EXERCISE INSTRUCTIONS: Could you retype only the lines from the one containing "[0:03.00-0:04.00]" through the final line of the entries, both included, skipping any images?
+++ GIVEN ENTRIES +++
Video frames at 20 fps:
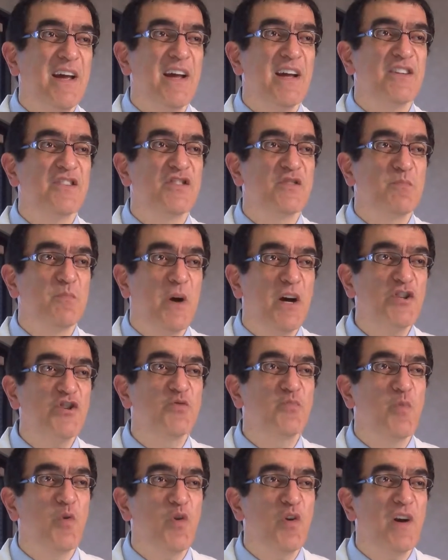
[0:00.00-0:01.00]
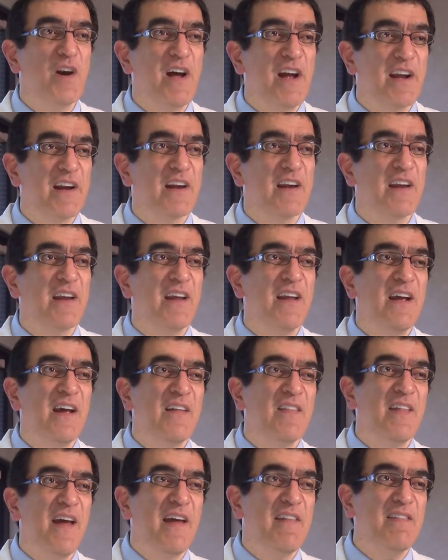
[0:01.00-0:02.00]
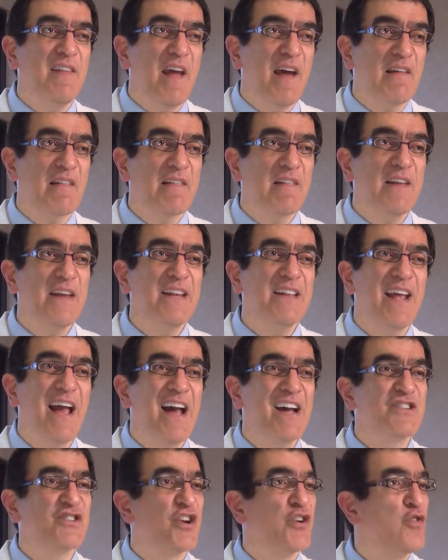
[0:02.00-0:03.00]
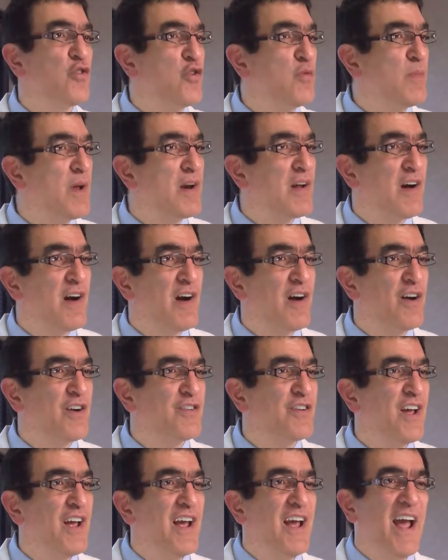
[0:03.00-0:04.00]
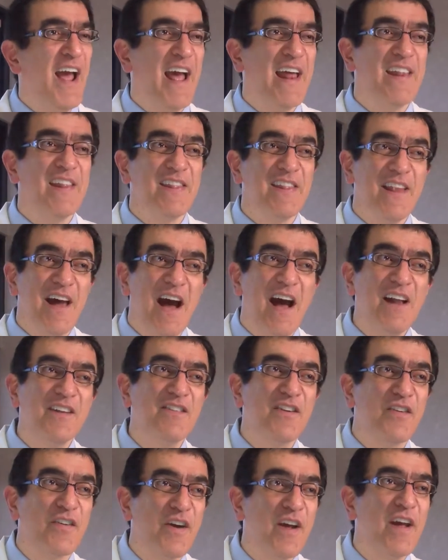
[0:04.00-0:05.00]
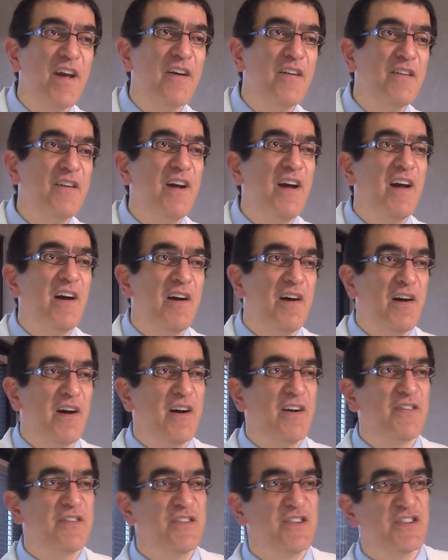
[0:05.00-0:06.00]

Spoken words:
it's much more likely that the athlete has a normal heart and not a rare heart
+++
SOLVED PROBLEM:
[0:03.00-0:04.00]
[0:04.00-0:05.00]
[0:05.00-0:06.00]

Spoken words:
it's much more likely that the athlete has a normal heart and not a rare heart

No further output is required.